[Saved data entries]
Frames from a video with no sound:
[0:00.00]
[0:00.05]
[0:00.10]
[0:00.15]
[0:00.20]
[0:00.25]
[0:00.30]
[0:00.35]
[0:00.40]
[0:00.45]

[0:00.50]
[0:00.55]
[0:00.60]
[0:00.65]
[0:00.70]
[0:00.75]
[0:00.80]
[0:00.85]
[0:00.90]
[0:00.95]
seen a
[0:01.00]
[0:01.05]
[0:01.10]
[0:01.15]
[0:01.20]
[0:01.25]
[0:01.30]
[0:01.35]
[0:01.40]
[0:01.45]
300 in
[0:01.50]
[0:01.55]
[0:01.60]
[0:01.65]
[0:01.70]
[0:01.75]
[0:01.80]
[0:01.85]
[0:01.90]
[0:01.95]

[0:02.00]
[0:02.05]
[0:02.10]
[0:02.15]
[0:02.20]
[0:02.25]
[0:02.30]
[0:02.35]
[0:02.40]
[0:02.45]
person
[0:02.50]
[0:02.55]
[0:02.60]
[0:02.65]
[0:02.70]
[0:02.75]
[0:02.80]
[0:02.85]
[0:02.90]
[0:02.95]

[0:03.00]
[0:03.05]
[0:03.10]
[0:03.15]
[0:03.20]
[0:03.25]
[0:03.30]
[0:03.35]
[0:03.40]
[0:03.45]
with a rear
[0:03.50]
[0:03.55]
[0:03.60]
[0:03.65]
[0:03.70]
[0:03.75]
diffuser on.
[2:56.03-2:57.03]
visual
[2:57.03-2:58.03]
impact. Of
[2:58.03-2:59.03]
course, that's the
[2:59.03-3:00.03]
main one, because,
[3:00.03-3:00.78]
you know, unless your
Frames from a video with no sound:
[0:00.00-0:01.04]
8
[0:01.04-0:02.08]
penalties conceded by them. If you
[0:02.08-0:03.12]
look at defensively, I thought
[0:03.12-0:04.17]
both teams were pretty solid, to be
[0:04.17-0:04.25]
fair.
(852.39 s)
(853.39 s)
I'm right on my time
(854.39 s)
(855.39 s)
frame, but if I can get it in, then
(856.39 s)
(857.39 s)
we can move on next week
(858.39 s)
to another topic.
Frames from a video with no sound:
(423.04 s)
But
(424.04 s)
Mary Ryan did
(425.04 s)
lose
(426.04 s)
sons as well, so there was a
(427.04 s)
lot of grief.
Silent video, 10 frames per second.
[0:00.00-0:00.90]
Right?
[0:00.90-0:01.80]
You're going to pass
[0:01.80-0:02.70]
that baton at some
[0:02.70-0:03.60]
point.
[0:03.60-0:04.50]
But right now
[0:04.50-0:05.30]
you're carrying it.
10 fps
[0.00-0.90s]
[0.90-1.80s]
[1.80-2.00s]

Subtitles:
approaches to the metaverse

**What the task requires:**
Output all of the records above exactly as they appear.

**The completed task:**
Frames from a video with no sound:
[0:00.00]
[0:00.05]
[0:00.10]
[0:00.15]
[0:00.20]
[0:00.25]
[0:00.30]
[0:00.35]
[0:00.40]
[0:00.45]

[0:00.50]
[0:00.55]
[0:00.60]
[0:00.65]
[0:00.70]
[0:00.75]
[0:00.80]
[0:00.85]
[0:00.90]
[0:00.95]
seen a
[0:01.00]
[0:01.05]
[0:01.10]
[0:01.15]
[0:01.20]
[0:01.25]
[0:01.30]
[0:01.35]
[0:01.40]
[0:01.45]
300 in
[0:01.50]
[0:01.55]
[0:01.60]
[0:01.65]
[0:01.70]
[0:01.75]
[0:01.80]
[0:01.85]
[0:01.90]
[0:01.95]

[0:02.00]
[0:02.05]
[0:02.10]
[0:02.15]
[0:02.20]
[0:02.25]
[0:02.30]
[0:02.35]
[0:02.40]
[0:02.45]
person
[0:02.50]
[0:02.55]
[0:02.60]
[0:02.65]
[0:02.70]
[0:02.75]
[0:02.80]
[0:02.85]
[0:02.90]
[0:02.95]

[0:03.00]
[0:03.05]
[0:03.10]
[0:03.15]
[0:03.20]
[0:03.25]
[0:03.30]
[0:03.35]
[0:03.40]
[0:03.45]
with a rear
[0:03.50]
[0:03.55]
[0:03.60]
[0:03.65]
[0:03.70]
[0:03.75]
diffuser on.
[2:56.03-2:57.03]
visual
[2:57.03-2:58.03]
impact. Of
[2:58.03-2:59.03]
course, that's the
[2:59.03-3:00.03]
main one, because,
[3:00.03-3:00.78]
you know, unless your
Frames from a video with no sound:
[0:00.00-0:01.04]
8
[0:01.04-0:02.08]
penalties conceded by them. If you
[0:02.08-0:03.12]
look at defensively, I thought
[0:03.12-0:04.17]
both teams were pretty solid, to be
[0:04.17-0:04.25]
fair.
(852.39 s)
(853.39 s)
I'm right on my time
(854.39 s)
(855.39 s)
frame, but if I can get it in, then
(856.39 s)
(857.39 s)
we can move on next week
(858.39 s)
to another topic.
Frames from a video with no sound:
(423.04 s)
But
(424.04 s)
Mary Ryan did
(425.04 s)
lose
(426.04 s)
sons as well, so there was a
(427.04 s)
lot of grief.
Silent video, 10 frames per second.
[0:00.00-0:00.90]
Right?
[0:00.90-0:01.80]
You're going to pass
[0:01.80-0:02.70]
that baton at some
[0:02.70-0:03.60]
point.
[0:03.60-0:04.50]
But right now
[0:04.50-0:05.30]
you're carrying it.
10 fps
[0.00-0.90s]
[0.90-1.80s]
[1.80-2.00s]

Subtitles:
approaches to the metaverse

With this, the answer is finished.